Retiring Milwaukee Police Chief Ed Flynn on the Truth-O-Meter

Edward Flynn served 10 years as Milwaukee's police chief before announcing his retirement. (Milwaukee Journal Sentinel)
Edward Flynn served 10 years as Milwaukee's police chief before announcing his retirement. (Milwaukee Journal Sentinel)

Here’s a look at the Truth-O-Meter record of Milwaukee Police Chief Edward Flynn, who announced his retirement on Jan. 8, 2018 after serving 10 years in the post.

Among his more interesting claims: In Milwaukee County, juveniles arrested for car theft "get sent immediately home"; and in Wisconsin, a second arrest for pot is a felony, but a second arrest for a gun is a misdemeanor.

Flynn was police commissioner in Springfield, Mass., from 2006 to 2008. And he served as secretary of public safety under then-Massachusetts Gov.
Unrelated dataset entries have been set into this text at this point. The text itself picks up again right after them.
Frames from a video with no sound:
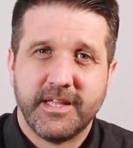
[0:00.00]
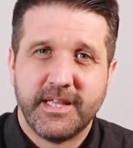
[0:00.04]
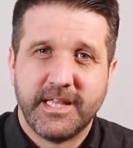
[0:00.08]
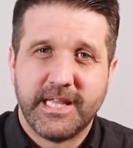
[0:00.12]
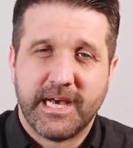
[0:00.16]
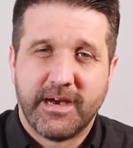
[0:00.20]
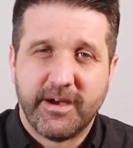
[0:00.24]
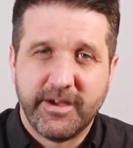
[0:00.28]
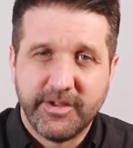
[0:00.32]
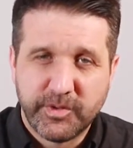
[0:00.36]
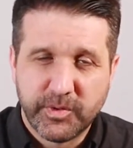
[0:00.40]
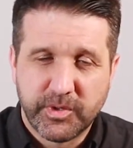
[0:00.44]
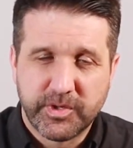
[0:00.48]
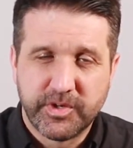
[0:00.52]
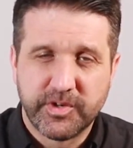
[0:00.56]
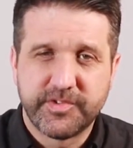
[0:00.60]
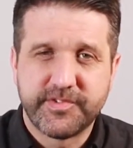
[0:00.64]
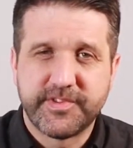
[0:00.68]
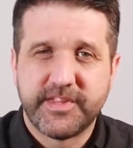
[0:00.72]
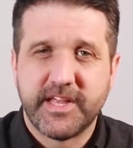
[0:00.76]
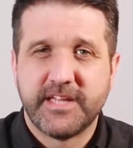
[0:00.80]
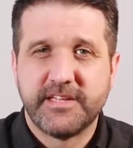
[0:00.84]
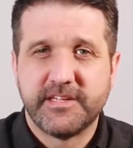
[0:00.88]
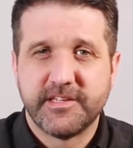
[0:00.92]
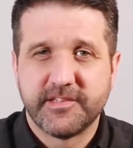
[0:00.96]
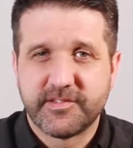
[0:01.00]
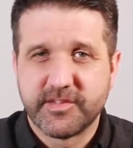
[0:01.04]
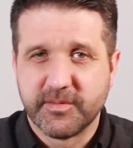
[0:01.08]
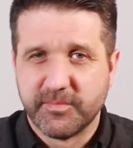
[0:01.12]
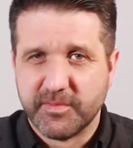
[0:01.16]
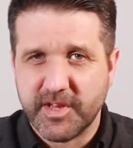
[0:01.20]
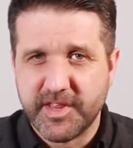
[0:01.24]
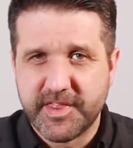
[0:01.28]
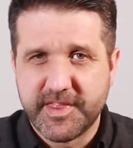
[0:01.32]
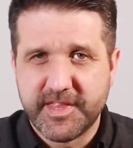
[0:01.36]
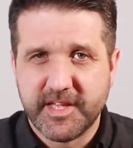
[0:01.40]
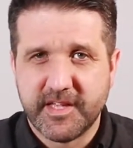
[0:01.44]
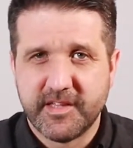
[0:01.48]
Now, I do understand that some
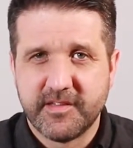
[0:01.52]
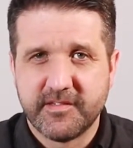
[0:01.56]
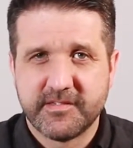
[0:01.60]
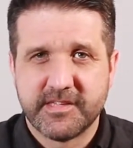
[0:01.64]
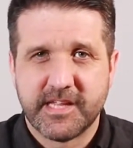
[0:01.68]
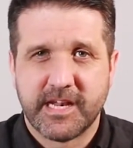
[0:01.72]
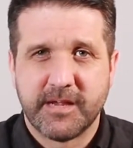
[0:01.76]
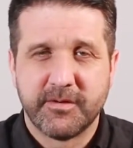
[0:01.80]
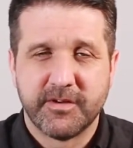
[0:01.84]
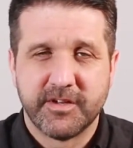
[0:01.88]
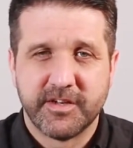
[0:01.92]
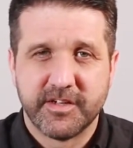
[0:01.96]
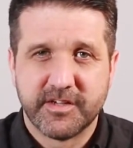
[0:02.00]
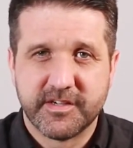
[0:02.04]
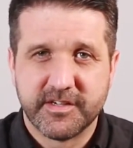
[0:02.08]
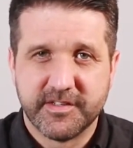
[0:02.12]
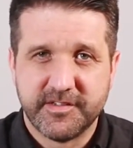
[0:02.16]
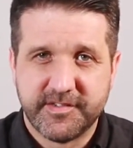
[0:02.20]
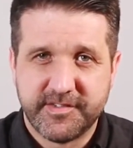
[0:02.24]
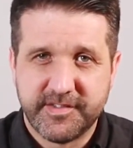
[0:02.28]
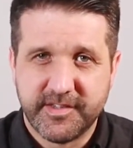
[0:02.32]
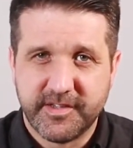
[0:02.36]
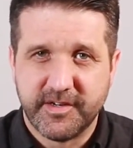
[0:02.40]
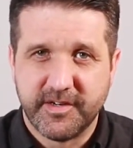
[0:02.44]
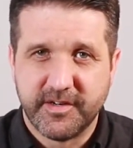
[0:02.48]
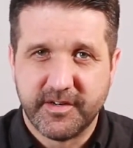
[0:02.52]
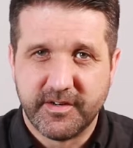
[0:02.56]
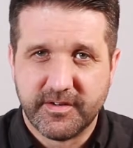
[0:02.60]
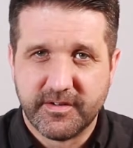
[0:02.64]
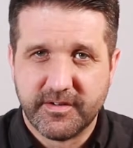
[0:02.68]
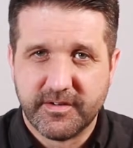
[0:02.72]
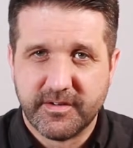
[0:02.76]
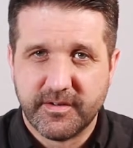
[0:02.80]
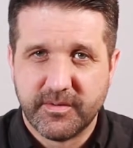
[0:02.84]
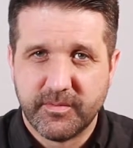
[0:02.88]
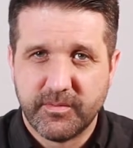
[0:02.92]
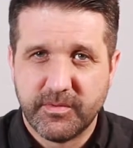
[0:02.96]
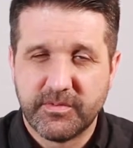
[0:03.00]
of the things that I'm going to consider,
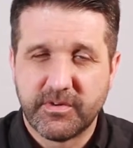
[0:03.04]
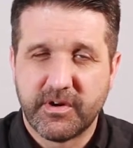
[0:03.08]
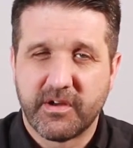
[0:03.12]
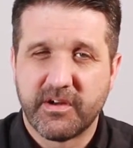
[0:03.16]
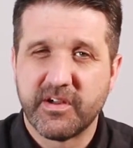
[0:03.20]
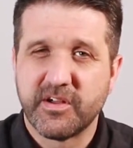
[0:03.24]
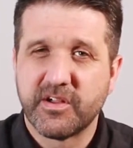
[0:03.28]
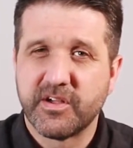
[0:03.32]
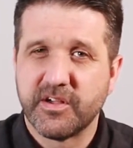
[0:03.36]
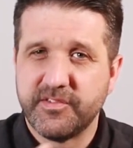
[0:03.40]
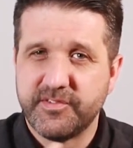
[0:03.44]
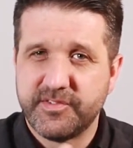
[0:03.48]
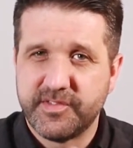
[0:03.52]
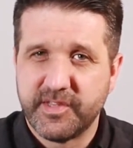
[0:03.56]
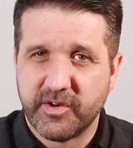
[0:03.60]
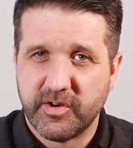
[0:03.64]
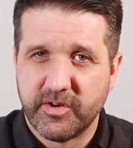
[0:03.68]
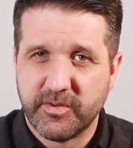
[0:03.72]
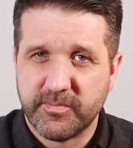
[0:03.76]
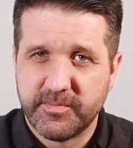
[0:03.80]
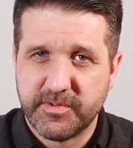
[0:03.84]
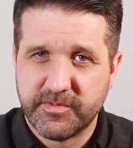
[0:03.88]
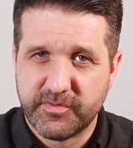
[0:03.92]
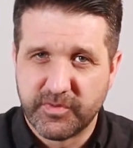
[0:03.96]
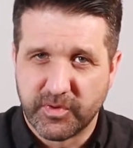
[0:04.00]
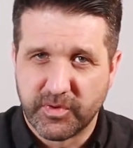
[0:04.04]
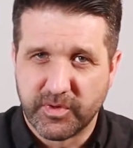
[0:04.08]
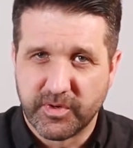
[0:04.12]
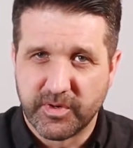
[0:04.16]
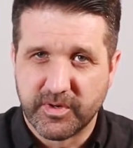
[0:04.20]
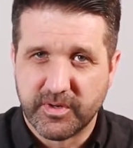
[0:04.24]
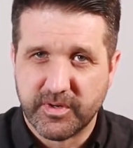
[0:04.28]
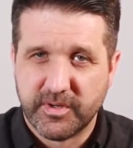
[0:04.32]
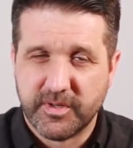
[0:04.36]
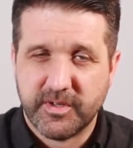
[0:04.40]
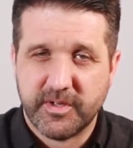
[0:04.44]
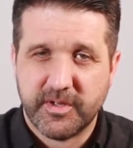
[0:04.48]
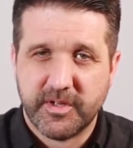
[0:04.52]
we've already considered before,
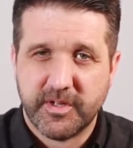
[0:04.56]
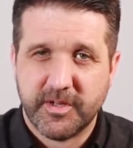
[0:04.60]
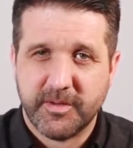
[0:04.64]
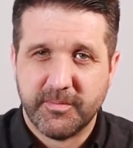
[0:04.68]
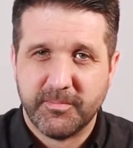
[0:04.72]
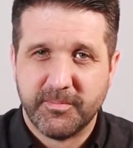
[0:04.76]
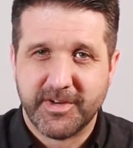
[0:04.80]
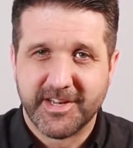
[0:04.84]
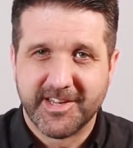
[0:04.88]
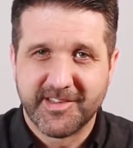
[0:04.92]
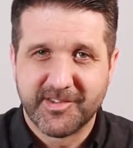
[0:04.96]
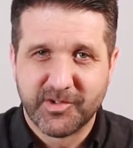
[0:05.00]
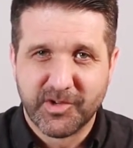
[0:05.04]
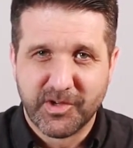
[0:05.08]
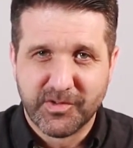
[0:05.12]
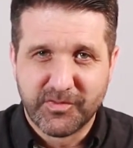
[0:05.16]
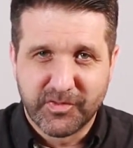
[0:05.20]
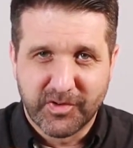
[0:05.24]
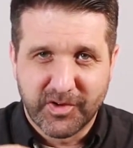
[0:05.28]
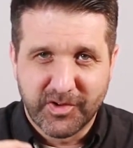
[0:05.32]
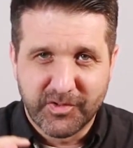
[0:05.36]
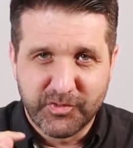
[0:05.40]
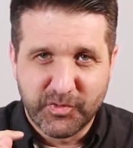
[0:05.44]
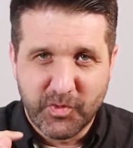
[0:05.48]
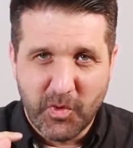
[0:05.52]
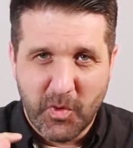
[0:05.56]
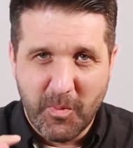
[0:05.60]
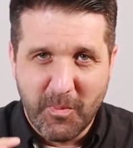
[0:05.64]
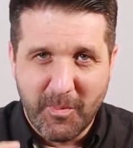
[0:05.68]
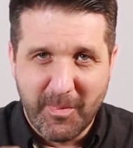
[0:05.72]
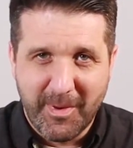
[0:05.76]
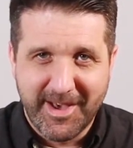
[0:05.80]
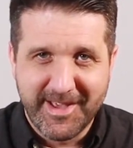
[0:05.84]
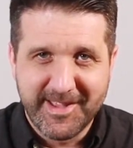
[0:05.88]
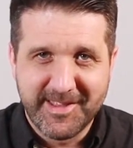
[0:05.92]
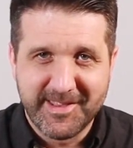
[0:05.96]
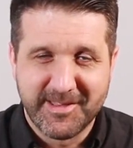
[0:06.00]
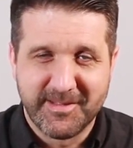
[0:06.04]
but it's good for us to
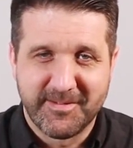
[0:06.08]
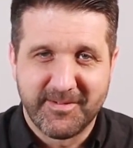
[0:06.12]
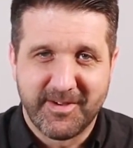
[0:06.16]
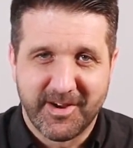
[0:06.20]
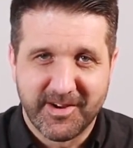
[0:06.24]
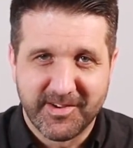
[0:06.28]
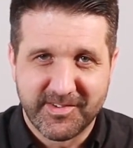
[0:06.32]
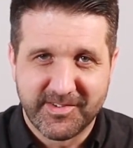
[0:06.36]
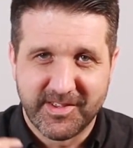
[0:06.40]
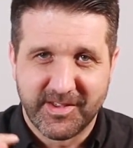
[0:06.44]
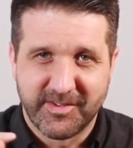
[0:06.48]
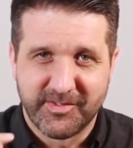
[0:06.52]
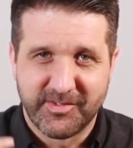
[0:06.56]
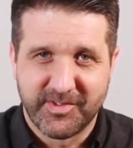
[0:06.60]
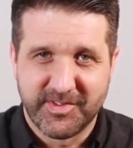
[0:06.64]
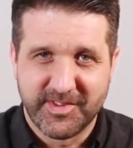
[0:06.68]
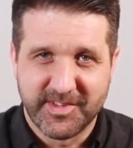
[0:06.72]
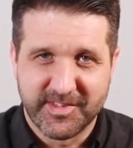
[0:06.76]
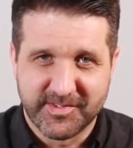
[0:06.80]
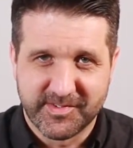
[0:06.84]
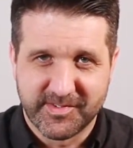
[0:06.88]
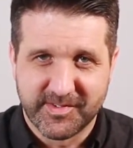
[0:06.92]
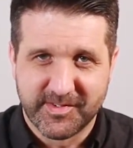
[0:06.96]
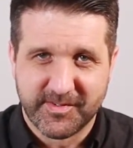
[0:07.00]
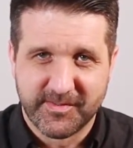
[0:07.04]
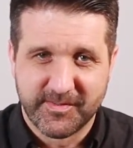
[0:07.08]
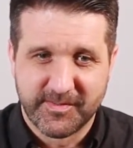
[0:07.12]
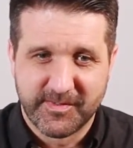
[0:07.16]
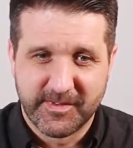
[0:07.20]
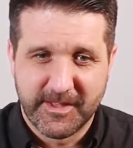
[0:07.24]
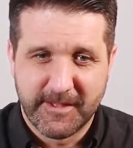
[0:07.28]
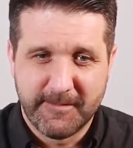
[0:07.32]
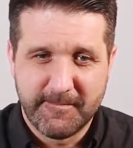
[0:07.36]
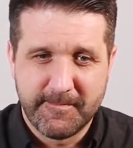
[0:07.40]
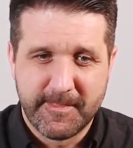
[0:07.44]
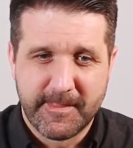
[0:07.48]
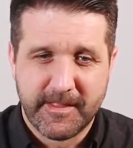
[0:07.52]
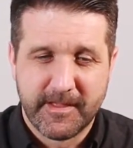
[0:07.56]
remind ourselves of this.
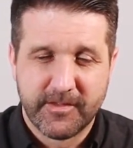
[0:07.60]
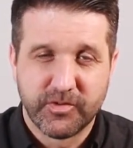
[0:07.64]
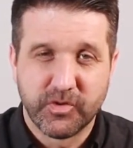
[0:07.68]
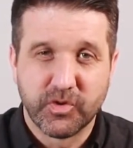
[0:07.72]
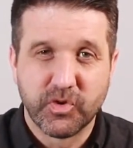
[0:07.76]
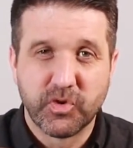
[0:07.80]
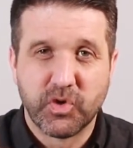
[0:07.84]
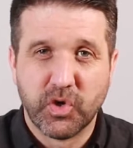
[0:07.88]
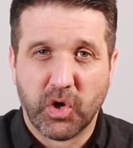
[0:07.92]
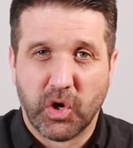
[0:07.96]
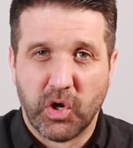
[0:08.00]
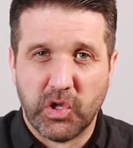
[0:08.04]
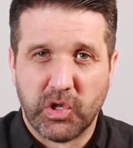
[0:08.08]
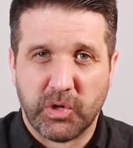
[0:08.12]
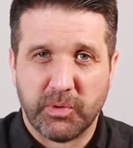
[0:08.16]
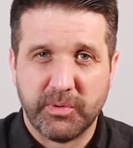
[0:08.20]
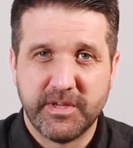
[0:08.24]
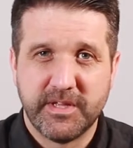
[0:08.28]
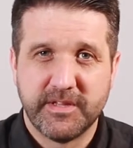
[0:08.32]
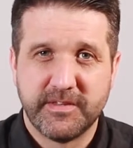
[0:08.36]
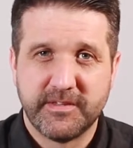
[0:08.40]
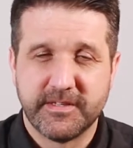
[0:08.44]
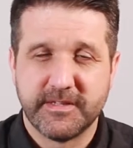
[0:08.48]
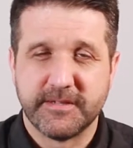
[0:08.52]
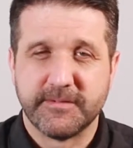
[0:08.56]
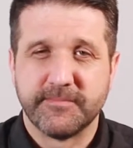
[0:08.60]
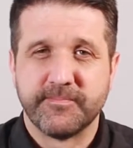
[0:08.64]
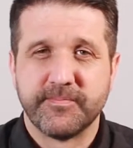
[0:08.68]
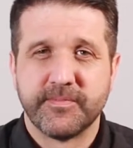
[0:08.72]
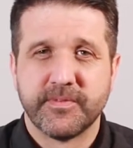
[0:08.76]
Okay? So goal oriented.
Mitt Romney from January 2003 until taking the Springfield job.

July 2016: Milwaukee police use deadly force at a rate that is "among the lowest" in the country.

Our rating: Half True.

Flynn based his claim on the best data available, which showed Milwaukee police killed one person in 2015. But 2015 was the only full year for which data were available on a national level, leaving it unknown how Milwaukee’s rate would have compared in prior years.

August 2015: In Milwaukee County, juveniles arrested for car theft "get sent immediately home, because under the point system in juvenile court" on holding suspects, "a stolen car gets zero points."

Our rating: Mostly False.

It’s possible for a juvenile arrested on an auto theft-related charge to be released home until appearing in court, usually the next day, we found. It depends on the facts of the case and factors such as whether the juvenile can be supervised by a responsible adult. But under the point system, auto theft is worth 10 points, not zero, which typically would result in the juvenile being held in secure detention or at an alternative facility until appearing in court, depending on factors such as the juvenile having a prior record.

April 2015: In Wisconsin, a "second arrest for carrying pot is a felony," but a second or subsequent arrest "for carrying a gun illegally is a misdemeanor."

Our rating: Mostly True.

A second arrest for carrying marijuana is classified as a felony offense, although depending on the circumstances, only a ticket might be issued. And generally a first or subsequent offense for carrying a gun illegally is a misdemeanor -- although for some people, such as convicted felons, a first offense is a felony.

August 2014: In 2012, there were nearly 12.2 million arrests and only 410 "uses of deadly force" by police in the United States.

Our rating: Mostly True.

Flynn corectly quoted FBI statistics on arrests and justifiable homicides by law enforcement officers, although it appeared the 410 was an undercount of the number of people killed by police.

July 2014: The Milwaukee Police Department has seized nearly as many firearms this year as the much larger New York City Police Department.

Our rating: True.

At that point in 2014, New York had seized 1,350 guns and Milwaukee had seized 1,340.

March 2013: Research found that "over the course of the existence of the Brady Bill ban, the use of assault weapons in crimes decreased by two-thirds."

Our rating: Half True.

Flynn accurately quoted a 70 percent figure from an oft-cited study by a veteran researcher for the U.S. Department of Justice. The study mad no claim that the ban caused the apparent decline, but neither does Flynn. On the other hand, the study and its author offered numerous and serious cautions that made clear that the 70 percent figure -- while suggestive of a major drop -- is not a definitive figure. And the study made clear that not all weapons traced by authorities are, as Flynn’s statement implied, used "in crimes."

February 2012: 85 percent of Milwaukee shootings involve "people with extensive criminal records shooting other people with extensive criminal records."

Our rating: Half True.

The thrust of Flynn’s statement -- that the vast majority of shooting suspects and victims have a criminal history -- was accurate. But he made a specific statistical claim that wasn’t fully supported by the study he cited. And as compared with charges or convictions, prior arrests as a measure of a person’s criminal record is on the lower end of the scale.